■ HOW TO COMPLETE THIS TASK ■
Every line below is to be given again precisely; images are to be left out.
Start of RECORDS TO PROCESS
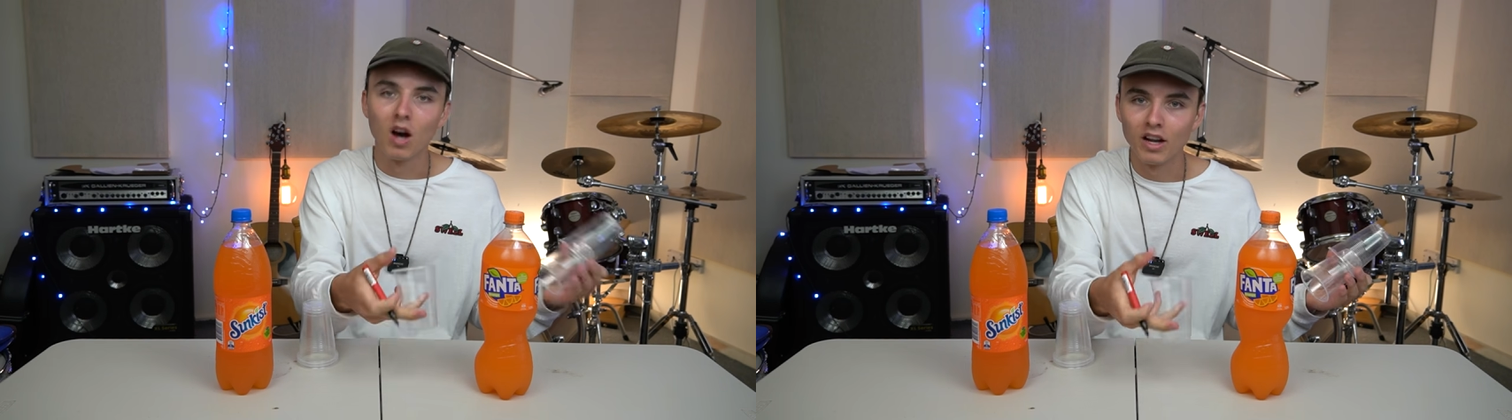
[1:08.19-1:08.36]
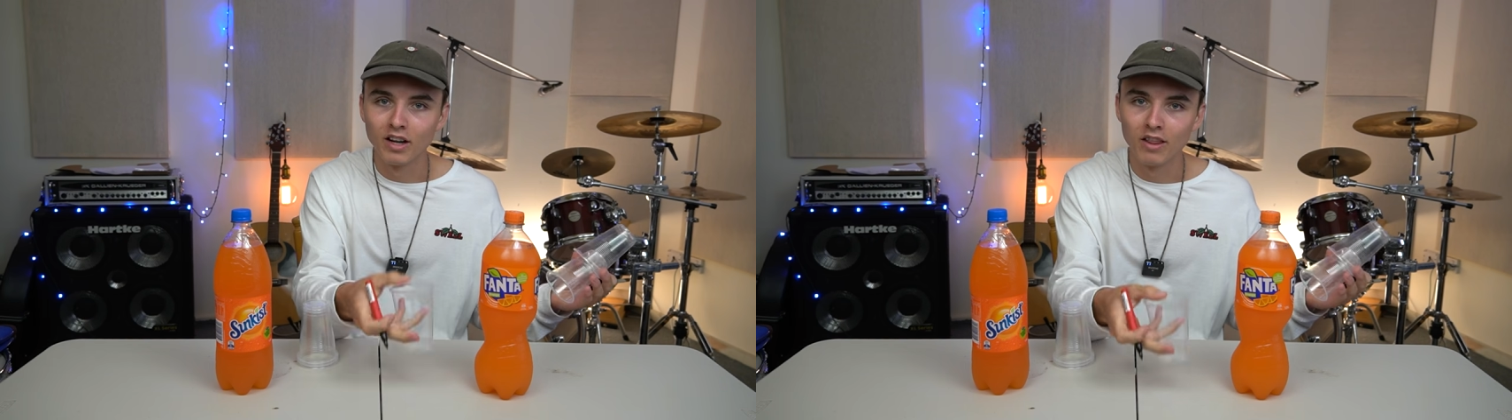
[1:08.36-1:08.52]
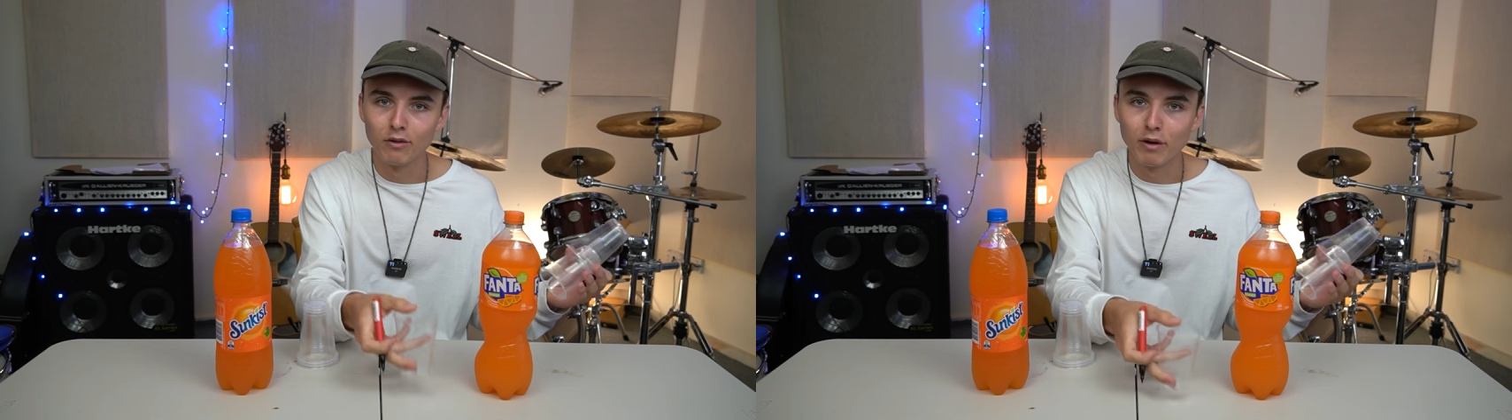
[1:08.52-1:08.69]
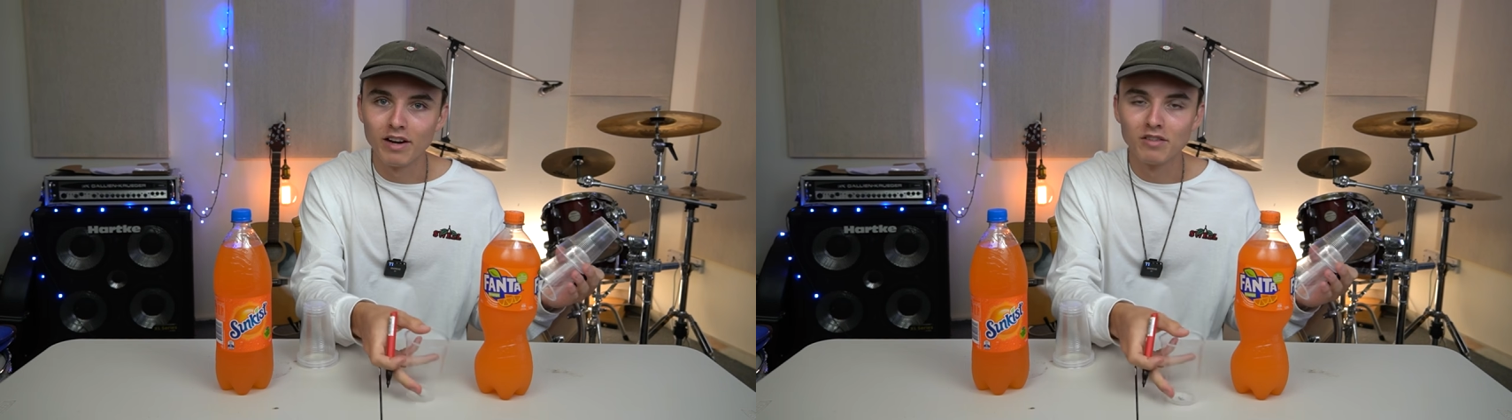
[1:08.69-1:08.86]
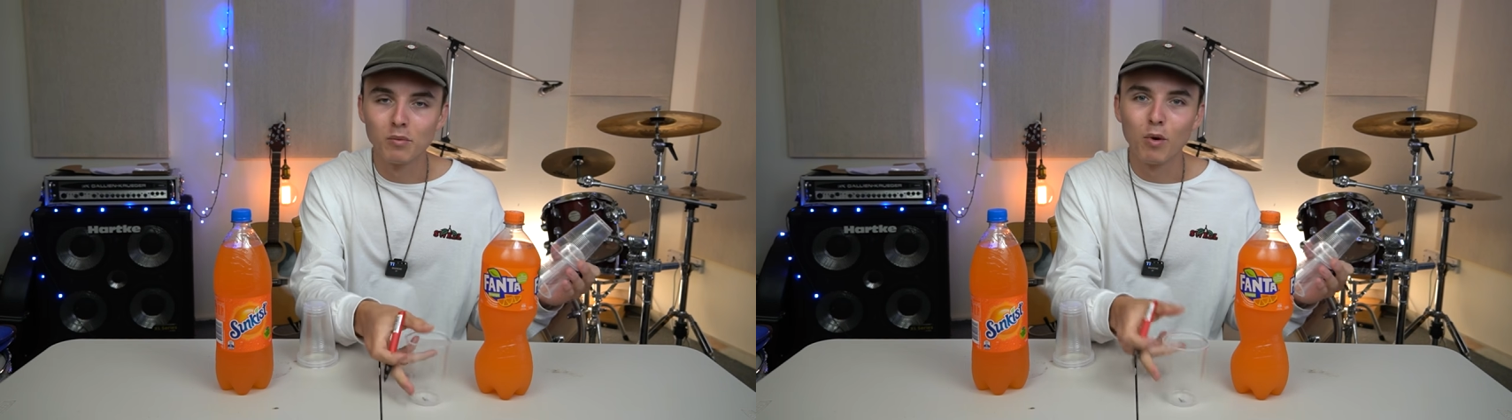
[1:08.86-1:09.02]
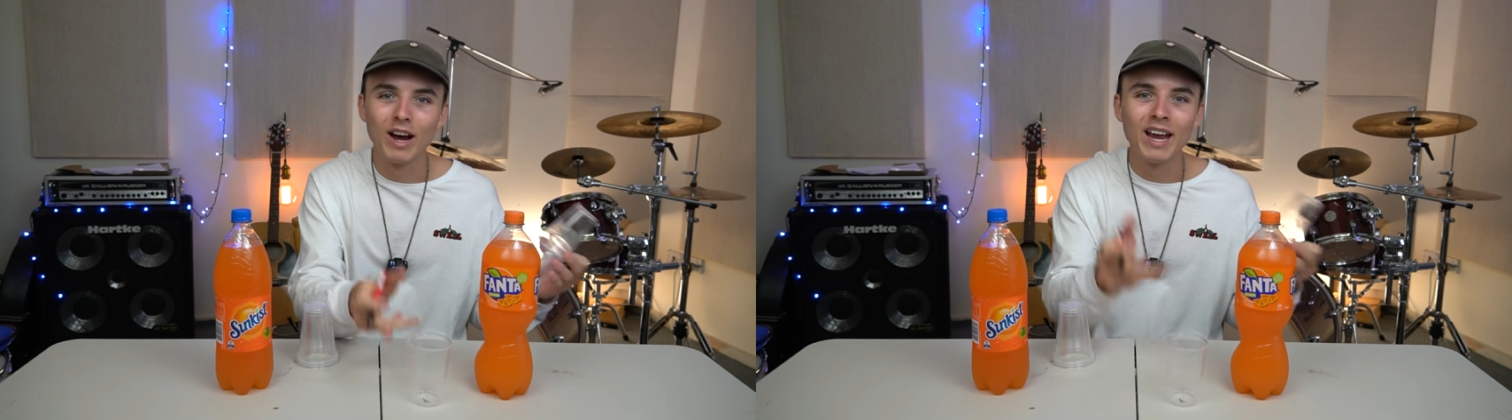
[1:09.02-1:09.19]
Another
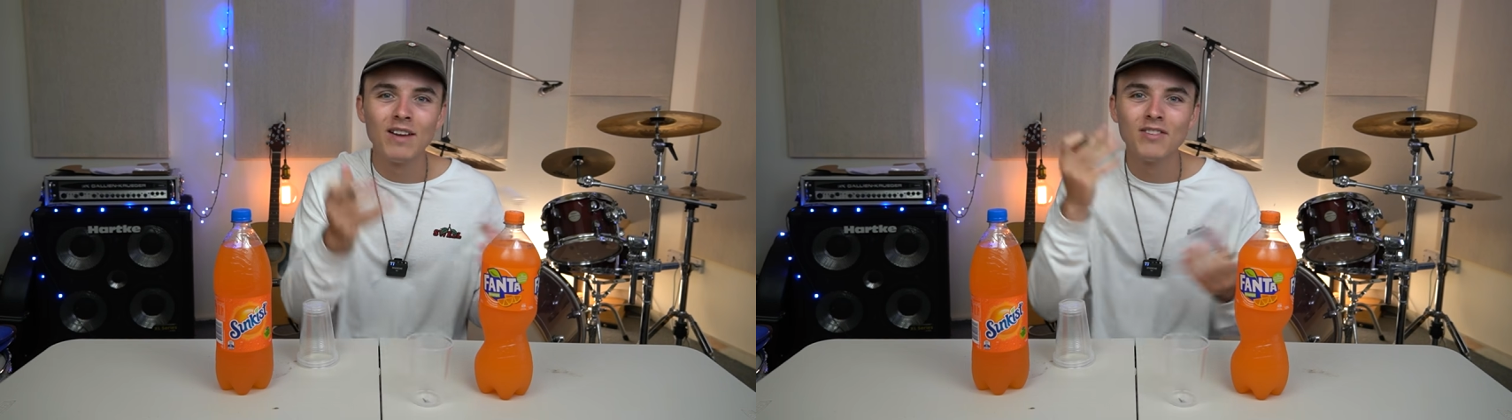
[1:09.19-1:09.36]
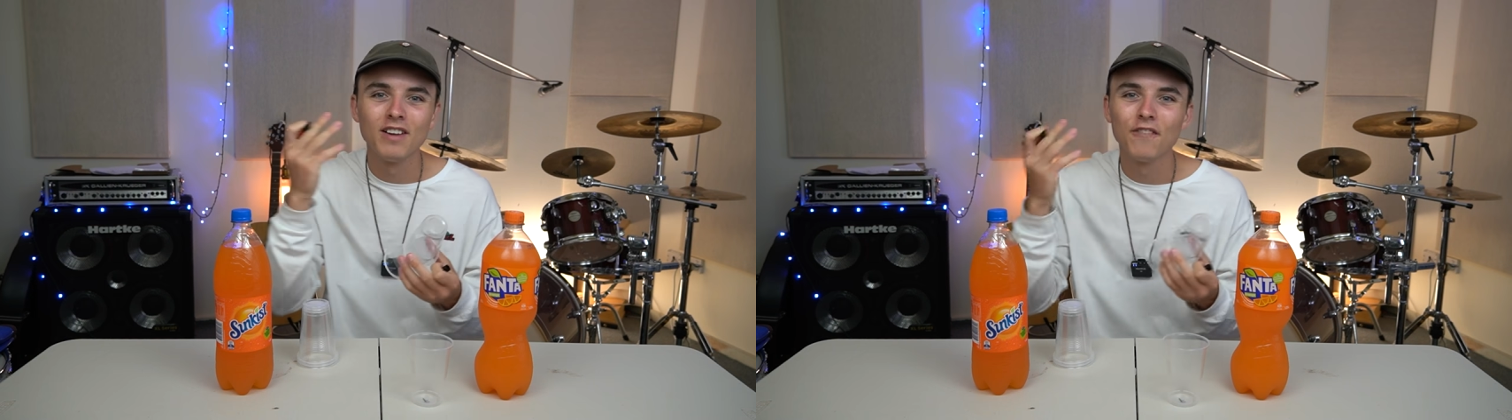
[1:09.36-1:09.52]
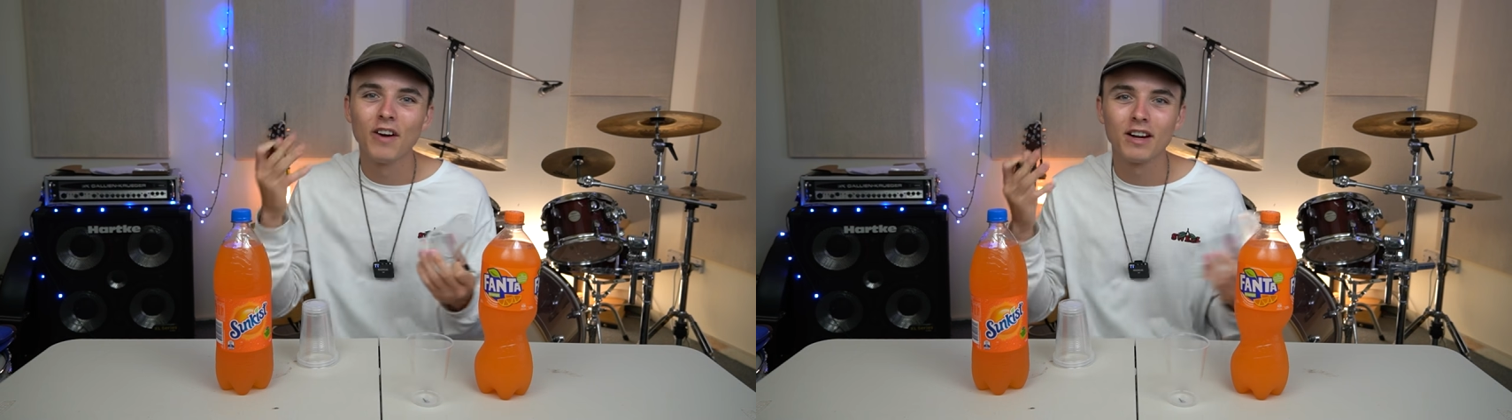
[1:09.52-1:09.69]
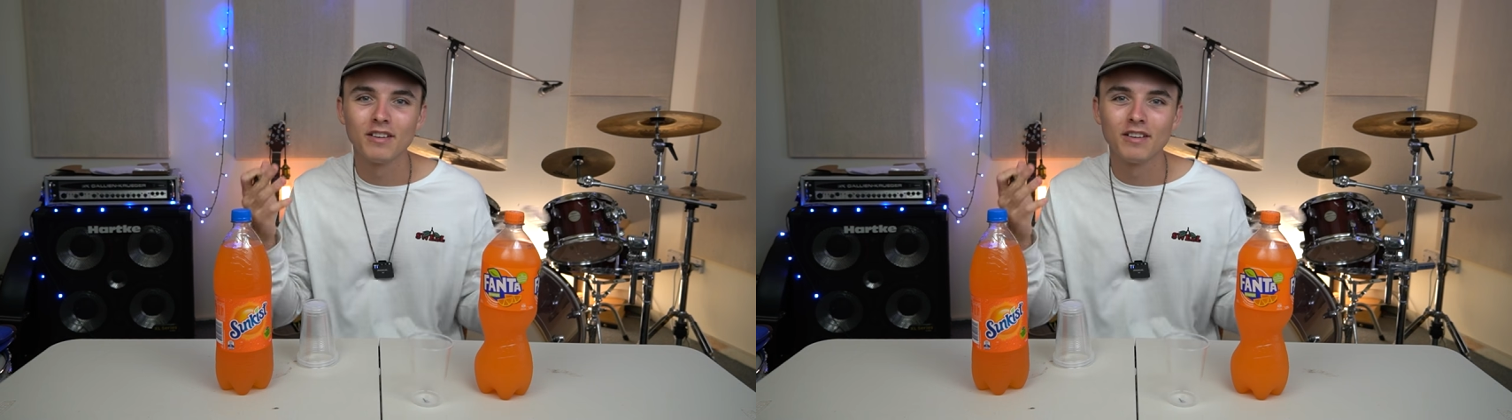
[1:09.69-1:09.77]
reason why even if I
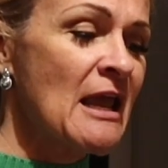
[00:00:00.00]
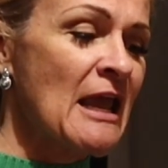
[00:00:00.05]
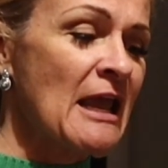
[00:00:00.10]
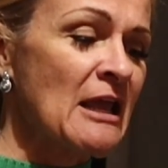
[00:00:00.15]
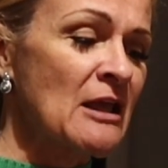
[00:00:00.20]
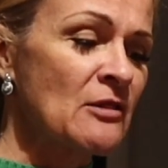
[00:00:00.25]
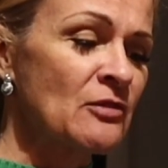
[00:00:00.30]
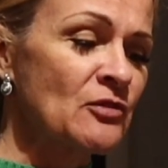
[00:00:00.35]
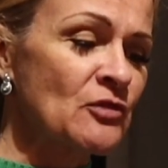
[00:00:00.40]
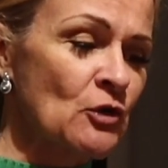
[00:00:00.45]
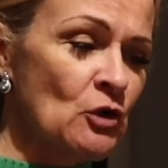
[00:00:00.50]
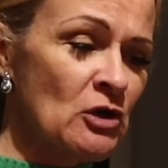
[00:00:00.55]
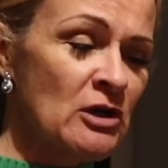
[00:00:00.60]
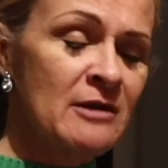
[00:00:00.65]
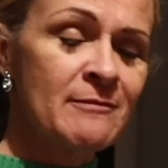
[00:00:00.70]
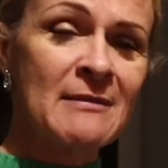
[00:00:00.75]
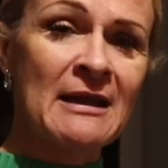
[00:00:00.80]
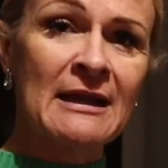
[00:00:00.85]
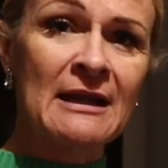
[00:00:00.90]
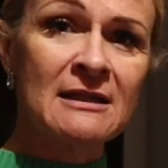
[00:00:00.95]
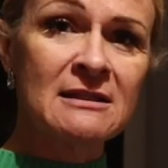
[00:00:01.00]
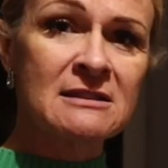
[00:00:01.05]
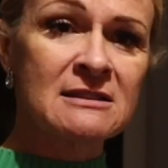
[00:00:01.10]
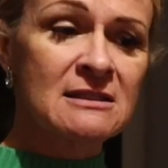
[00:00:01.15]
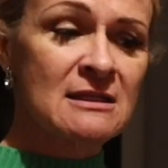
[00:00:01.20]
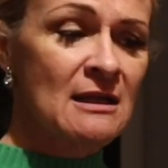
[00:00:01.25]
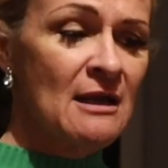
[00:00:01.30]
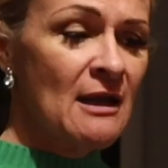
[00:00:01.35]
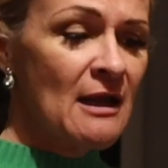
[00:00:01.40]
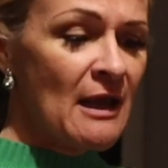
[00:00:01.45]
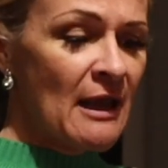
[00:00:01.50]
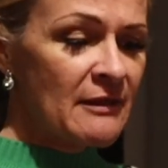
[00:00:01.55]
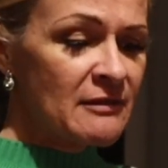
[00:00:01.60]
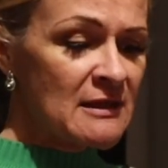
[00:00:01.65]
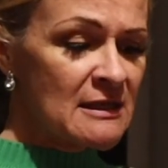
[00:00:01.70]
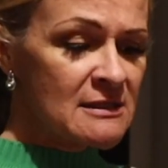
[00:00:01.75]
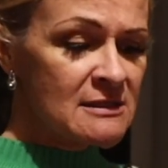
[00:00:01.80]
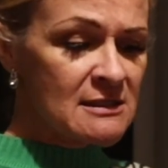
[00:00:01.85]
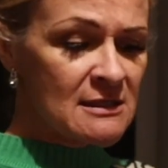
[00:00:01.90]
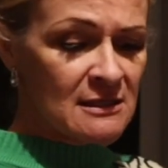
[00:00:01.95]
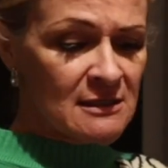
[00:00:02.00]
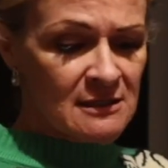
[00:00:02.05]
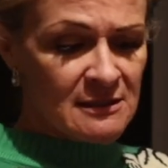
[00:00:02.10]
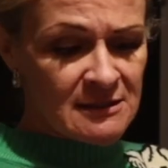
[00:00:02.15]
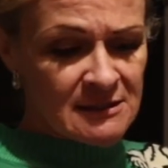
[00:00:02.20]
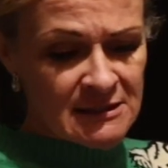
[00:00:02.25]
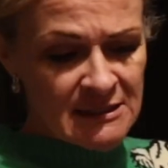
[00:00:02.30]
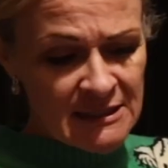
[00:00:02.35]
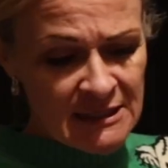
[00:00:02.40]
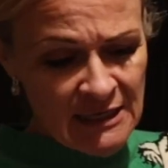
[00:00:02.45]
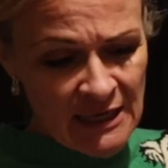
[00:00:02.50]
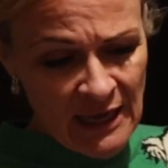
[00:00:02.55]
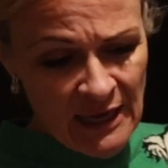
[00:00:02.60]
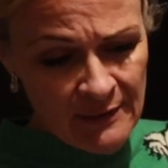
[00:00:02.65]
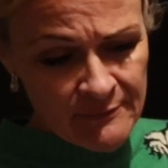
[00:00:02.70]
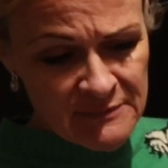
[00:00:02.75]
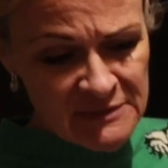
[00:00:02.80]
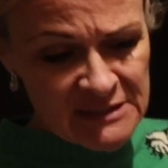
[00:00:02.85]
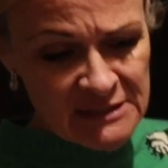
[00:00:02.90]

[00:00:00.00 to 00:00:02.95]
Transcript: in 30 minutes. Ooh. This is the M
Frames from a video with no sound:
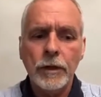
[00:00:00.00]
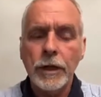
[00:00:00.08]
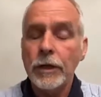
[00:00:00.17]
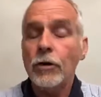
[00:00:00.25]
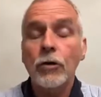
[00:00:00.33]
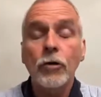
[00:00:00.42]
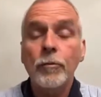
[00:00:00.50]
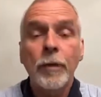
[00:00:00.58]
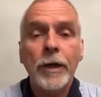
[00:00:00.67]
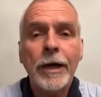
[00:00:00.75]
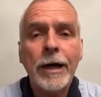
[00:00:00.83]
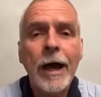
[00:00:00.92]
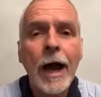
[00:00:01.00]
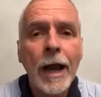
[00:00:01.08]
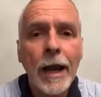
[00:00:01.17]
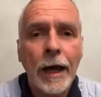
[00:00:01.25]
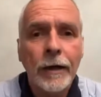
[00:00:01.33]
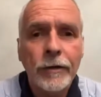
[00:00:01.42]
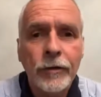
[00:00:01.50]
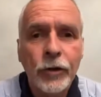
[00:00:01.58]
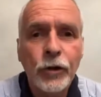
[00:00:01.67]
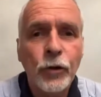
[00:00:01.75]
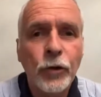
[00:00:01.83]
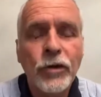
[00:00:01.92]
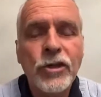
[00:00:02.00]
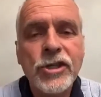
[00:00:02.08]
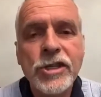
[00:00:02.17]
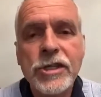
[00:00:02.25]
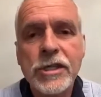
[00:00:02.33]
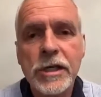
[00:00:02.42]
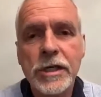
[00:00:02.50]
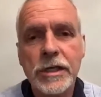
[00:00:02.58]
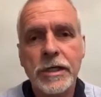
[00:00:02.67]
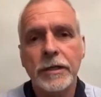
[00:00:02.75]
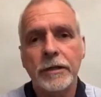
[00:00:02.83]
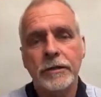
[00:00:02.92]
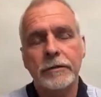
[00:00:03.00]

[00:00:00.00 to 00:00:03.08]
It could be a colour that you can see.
End of RECORDS TO PROCESS
■ SOLUTION FOR THIS TASK ■
[1:08.19-1:08.36]
[1:08.36-1:08.52]
[1:08.52-1:08.69]
[1:08.69-1:08.86]
[1:08.86-1:09.02]
[1:09.02-1:09.19]
Another
[1:09.19-1:09.36]
[1:09.36-1:09.52]
[1:09.52-1:09.69]
[1:09.69-1:09.77]
reason why even if I
[00:00:00.00]
[00:00:00.05]
[00:00:00.10]
[00:00:00.15]
[00:00:00.20]
[00:00:00.25]
[00:00:00.30]
[00:00:00.35]
[00:00:00.40]
[00:00:00.45]
[00:00:00.50]
[00:00:00.55]
[00:00:00.60]
[00:00:00.65]
[00:00:00.70]
[00:00:00.75]
[00:00:00.80]
[00:00:00.85]
[00:00:00.90]
[00:00:00.95]
[00:00:01.00]
[00:00:01.05]
[00:00:01.10]
[00:00:01.15]
[00:00:01.20]
[00:00:01.25]
[00:00:01.30]
[00:00:01.35]
[00:00:01.40]
[00:00:01.45]
[00:00:01.50]
[00:00:01.55]
[00:00:01.60]
[00:00:01.65]
[00:00:01.70]
[00:00:01.75]
[00:00:01.80]
[00:00:01.85]
[00:00:01.90]
[00:00:01.95]
[00:00:02.00]
[00:00:02.05]
[00:00:02.10]
[00:00:02.15]
[00:00:02.20]
[00:00:02.25]
[00:00:02.30]
[00:00:02.35]
[00:00:02.40]
[00:00:02.45]
[00:00:02.50]
[00:00:02.55]
[00:00:02.60]
[00:00:02.65]
[00:00:02.70]
[00:00:02.75]
[00:00:02.80]
[00:00:02.85]
[00:00:02.90]

[00:00:00.00 to 00:00:02.95]
Transcript: in 30 minutes. Ooh. This is the M
Frames from a video with no sound:
[00:00:00.00]
[00:00:00.08]
[00:00:00.17]
[00:00:00.25]
[00:00:00.33]
[00:00:00.42]
[00:00:00.50]
[00:00:00.58]
[00:00:00.67]
[00:00:00.75]
[00:00:00.83]
[00:00:00.92]
[00:00:01.00]
[00:00:01.08]
[00:00:01.17]
[00:00:01.25]
[00:00:01.33]
[00:00:01.42]
[00:00:01.50]
[00:00:01.58]
[00:00:01.67]
[00:00:01.75]
[00:00:01.83]
[00:00:01.92]
[00:00:02.00]
[00:00:02.08]
[00:00:02.17]
[00:00:02.25]
[00:00:02.33]
[00:00:02.42]
[00:00:02.50]
[00:00:02.58]
[00:00:02.67]
[00:00:02.75]
[00:00:02.83]
[00:00:02.92]
[00:00:03.00]

[00:00:00.00 to 00:00:03.08]
It could be a colour that you can see.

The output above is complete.